§ ENTRIES SHOWN:
== Segment start ==

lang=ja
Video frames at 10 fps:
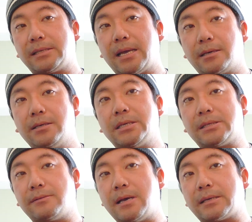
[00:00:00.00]
で、昨
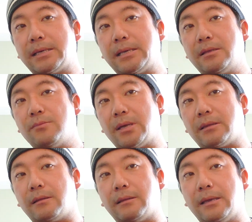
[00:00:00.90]
日は気仙
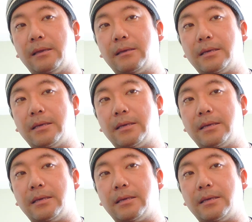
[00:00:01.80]
沼、ね、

== Segment end ==

§ ACTION ITEM:
From the first line to the last, repeat the records above exactly, leaving out the pictures.

§ RESULT:
lang=ja
Video frames at 10 fps:
[00:00:00.00]
で、昨
[00:00:00.90]
日は気仙
[00:00:01.80]
沼、ね、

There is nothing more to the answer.